Paulo Gustavo

É verdade que a Segunda Guerra Mundial, para o bem e para o mal, tornou-se um dos grandes marcos históricos da humanidade. Mas o passado, como disse Nietzsche, é o que de fato aconteceu, e a história é o que queremos lembrar. Mas o que queremos lembrar? A nossa memória, bem observou Proust, é como um laboratório onde remédios e venenos sempre estão próximos. Perigosamente próximos. Sem dúvida, muitas vezes tomamos uns pelos outros. Como quer que seja, a Segunda Guerra Mundial e os passos diabólicos que a precederam, malgrado uma já imensa bibliografia histórica, sempre estão a nos oferecer novos ângulos de análise e novas perturbadoras narrativas.

“A ordem do dia”, livro do escritor francês Éric Vuillard, autor ainda pouco conhecido no Brasil, é uma dessas perturbadoras narrativas que, sem embargo de serem história, trazem a marca da forma dramática e até o tom elegíaco que convém à recuperação teatral de instantes tão decisivos quanto lamentáveis da História ocidental. É a tecla elegíaca que ele toca em suas imagens fortes e irônicas para abordar a anexação da Áustria por Hitler. Vuillard imprime poesia sobre a ruína moral dos atores nazistas para reduzi-los à estatura de vermes que, na verdade, nunca deixaram de ser.

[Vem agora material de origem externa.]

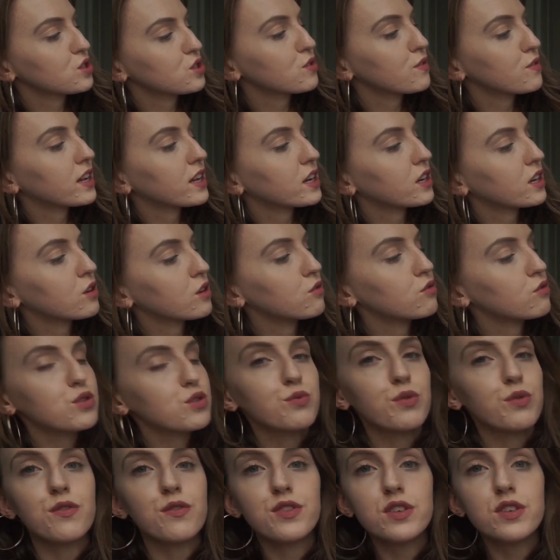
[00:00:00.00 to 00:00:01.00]
So that it
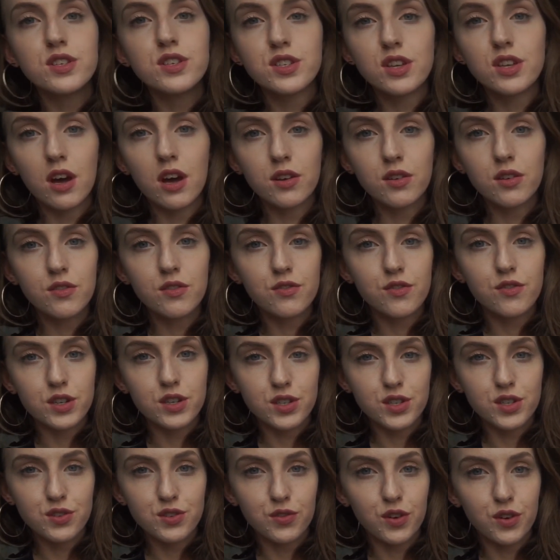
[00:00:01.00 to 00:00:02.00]
goes with the sun,
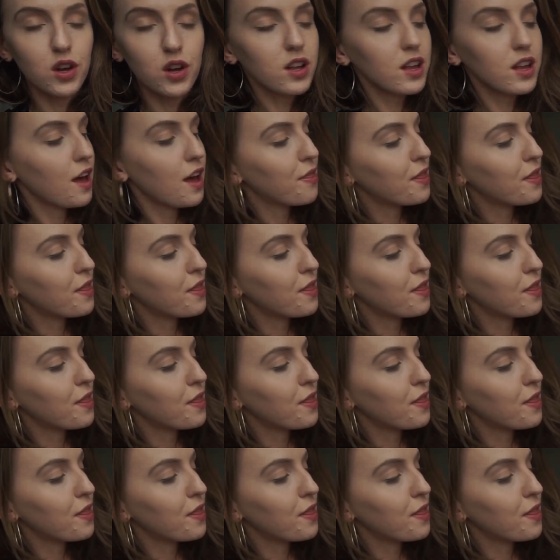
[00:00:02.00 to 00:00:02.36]
first of all,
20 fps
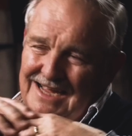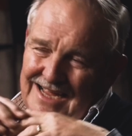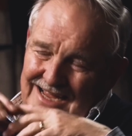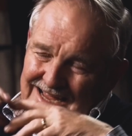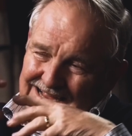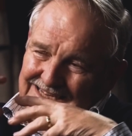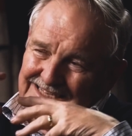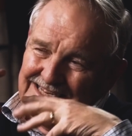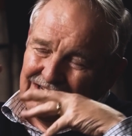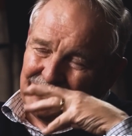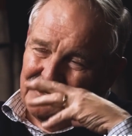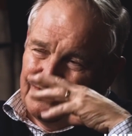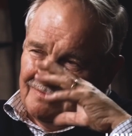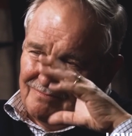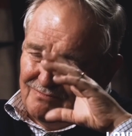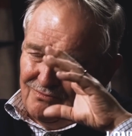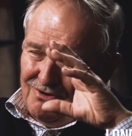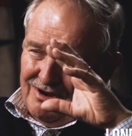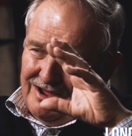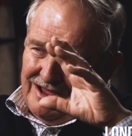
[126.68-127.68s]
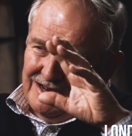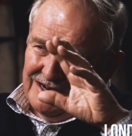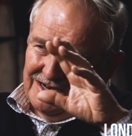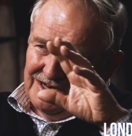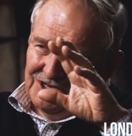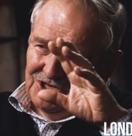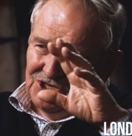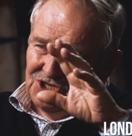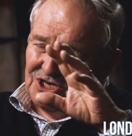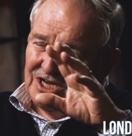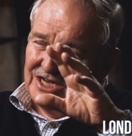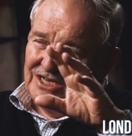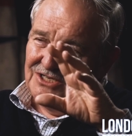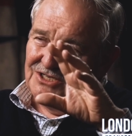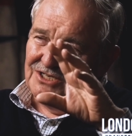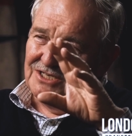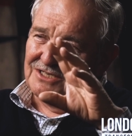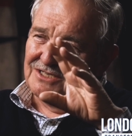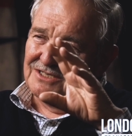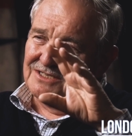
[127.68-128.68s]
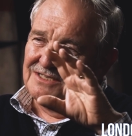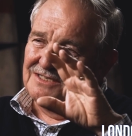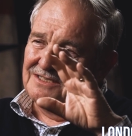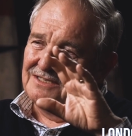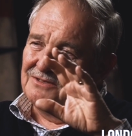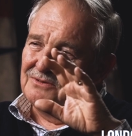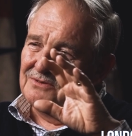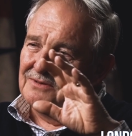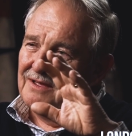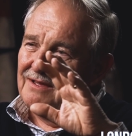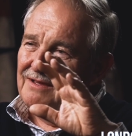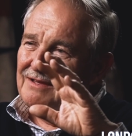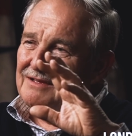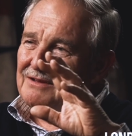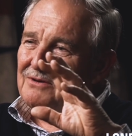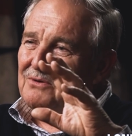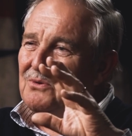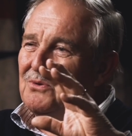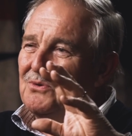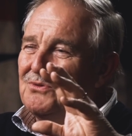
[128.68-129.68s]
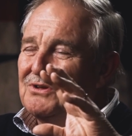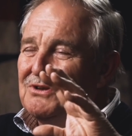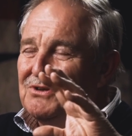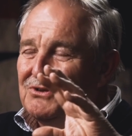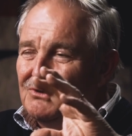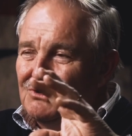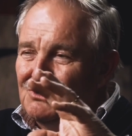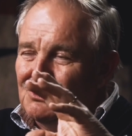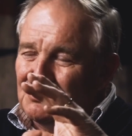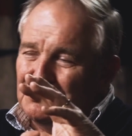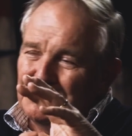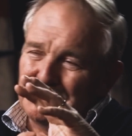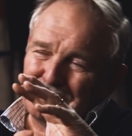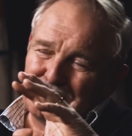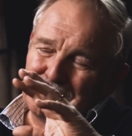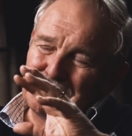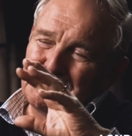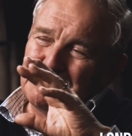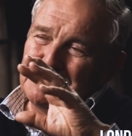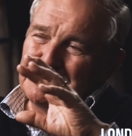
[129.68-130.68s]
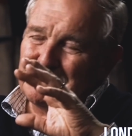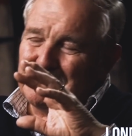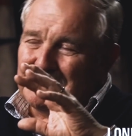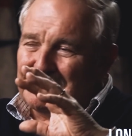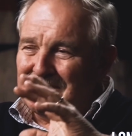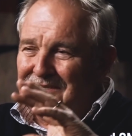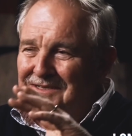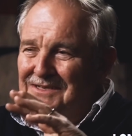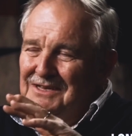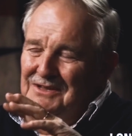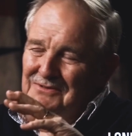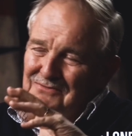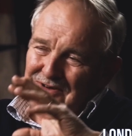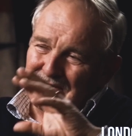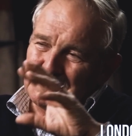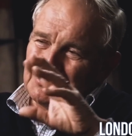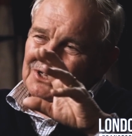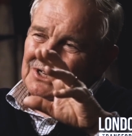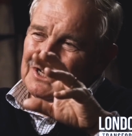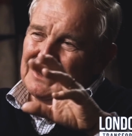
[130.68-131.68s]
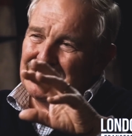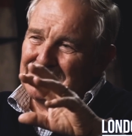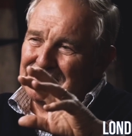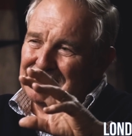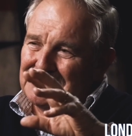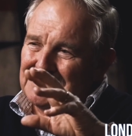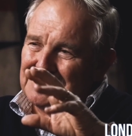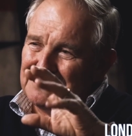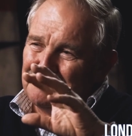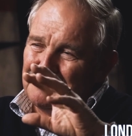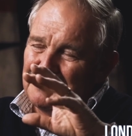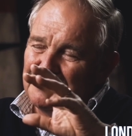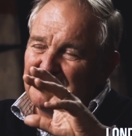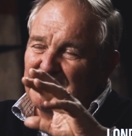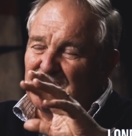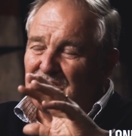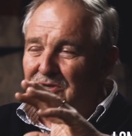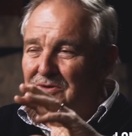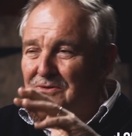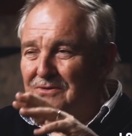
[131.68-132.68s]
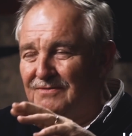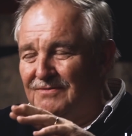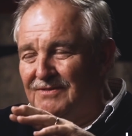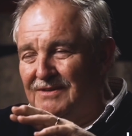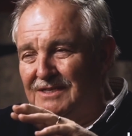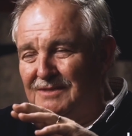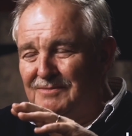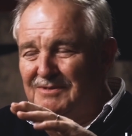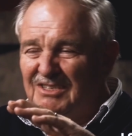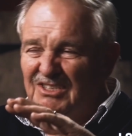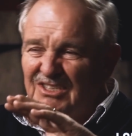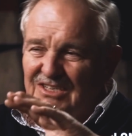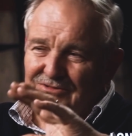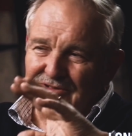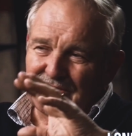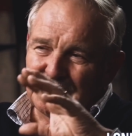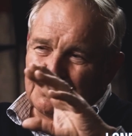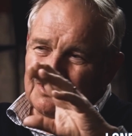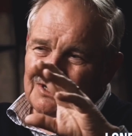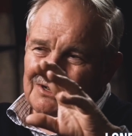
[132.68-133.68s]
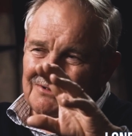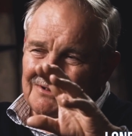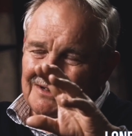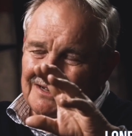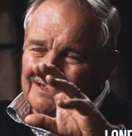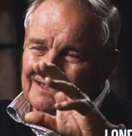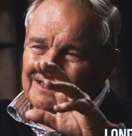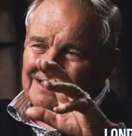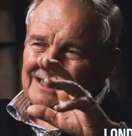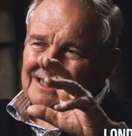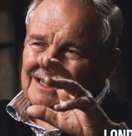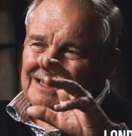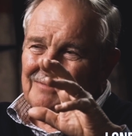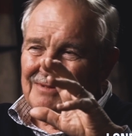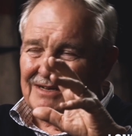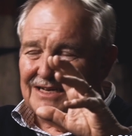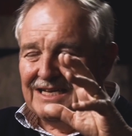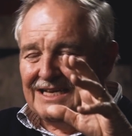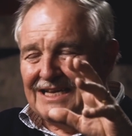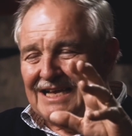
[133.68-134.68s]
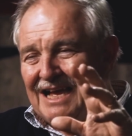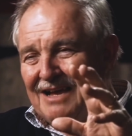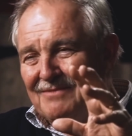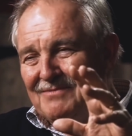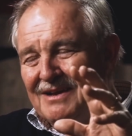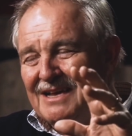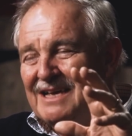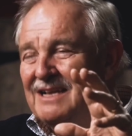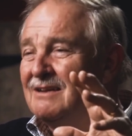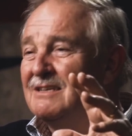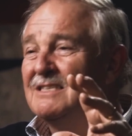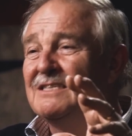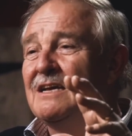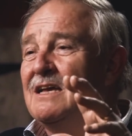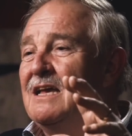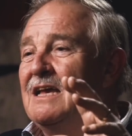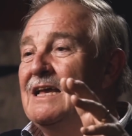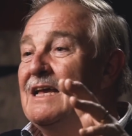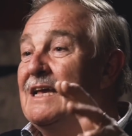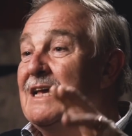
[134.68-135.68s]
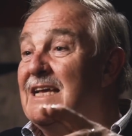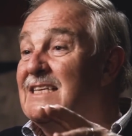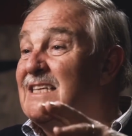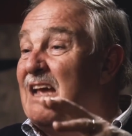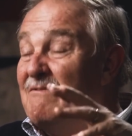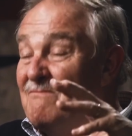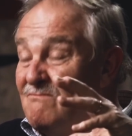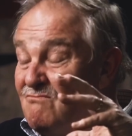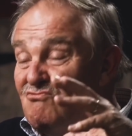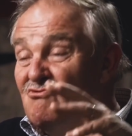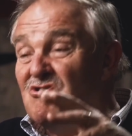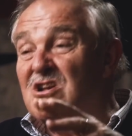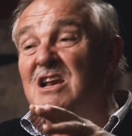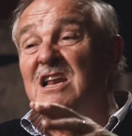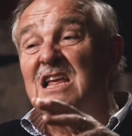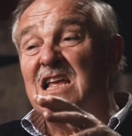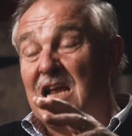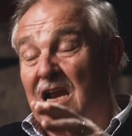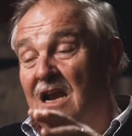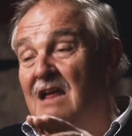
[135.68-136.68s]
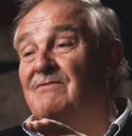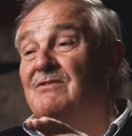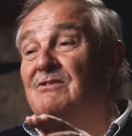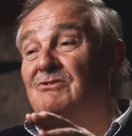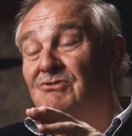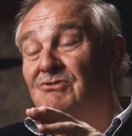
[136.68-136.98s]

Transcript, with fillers: it gets into the brain and it changes all the good neurotransmitters that you want to change, you know, a bit of endorphins, a bit of serotonin, a bit of GABA. You know, it's a it's a really clever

“A ordem do dia” transpira aquilo que Hannah Arendt enxergou no comportamento de Eichmann e seus comparsas: a banalidade do mal. É assim que o autor nos apresenta a reunião secreta de 20 de fevereiro de 1933, em Berlim, na qual 24 grandes industriais oferecem a Hitler apoio financeiro, mesmo sabendo que a democracia alemã em breve seria extinta. Afinal de contas, anota o narrador, “No mundo dos negócios, as lutas entre partidos não são nada. Políticos e industriais costumam se frequentar”. São 24 empresários imensamente poderosos que abrem seus cofres às ideias do Führer, sendo certo que “Todos sobreviverão ao regime [nazista] e financiarão, no futuro, muitos partidos de acordo com a performance”. São nomes, como diz o autor, que têm seus avatares em nosso cotidiano, a exemplo da Basf, da Bayer, da Agfa, Opel, Siemens, Allianz. Na imagem de Vuillard, naquela fatídica reunião, são “[…] vinte e quatro máquinas de calcular nas portas do inferno”.

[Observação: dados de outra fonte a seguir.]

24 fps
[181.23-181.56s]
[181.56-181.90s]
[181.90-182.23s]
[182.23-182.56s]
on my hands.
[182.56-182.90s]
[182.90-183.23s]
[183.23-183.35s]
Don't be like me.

Tocando de passagem nos antecedentes filosóficos do nacionalismo alemão, Vuillard não se furta a apontar o dedo para Herder, Fichte, Hegel e Schelling. É como se nos dissesse: tanto idealismo para dar no que deu e no que estava por vir. Mas, já àquela altura, fevereiro de 1933, ninguém poderia em sã consciência ignorar diversos crimes nazistas. Com acuidade psicológica que vai do individual ao coletivo, o escritor nos adverte: “As manobras mais brutais nos deixam sem palavras. Ninguém ousa dizer nada”. Enfim, perde-se a oportunidade de se reagir à altura, de se evitar a barbárie. Apesar dos movimentos bruscos da nova ordem que se aproxima, não deixa de ser “[…] curioso como até o fim os tiranos mais convencidos respeitam vagamente as formas, como se quisessem dar a impressão de que não brutalizam os procedimentos, enquanto pisam abertamente em cima de todas as práticas”.

Dosando com clareza a sua incisiva e poética narrativa, Vuillard parece buscar junto ao leitor a cumplicidade moral da mais lúcida posteridade. Sua narrativa é um desmascaramento contínuo, um exercício de desconstrução das aparências e das encenações dos poderosos do mundo. Toca o pungente, toca o patético. Revolve a dor das vítimas, em particular a dos judeus, os quais, antevendo a máquina infernal que estava sendo montada, suicidam-se aos milhares. Eles estavam sendo rebaixados e humilhados a um nível infra-humano e “A vida que amavam não existia mais. Não tinha sobrado nada”. A nota do terrível sobe uma oitava ao nos contar que, certo dia, uma companhia austríaca resolveu cortar o gás dos judeus. A razão era que eles se suicidavam “[…] de preferência com gás e deixavam suas faturas por pagar”! … Mais um pretexto para esmagá-los sob a bota autoritária e punitiva.

Prêmio Goncourt de 2017, a prestigiada láurea da literatura francesa, e este ano editado no Brasil, “A ordem do dia” vem (provavelmente não por acaso) nos advertir dos nacionalismos exacerbados que aqui e alhures, com o DNA dos nazifascismos, pode, sim, gerar novos e terríveis monstros em nossos dias. Que fique entre nós, como um grito de “CUIDADO!” e alerta, este último e pertinente aviso do autor francês: “Frequentemente, as maiores catástrofes se anunciam aos poucos”.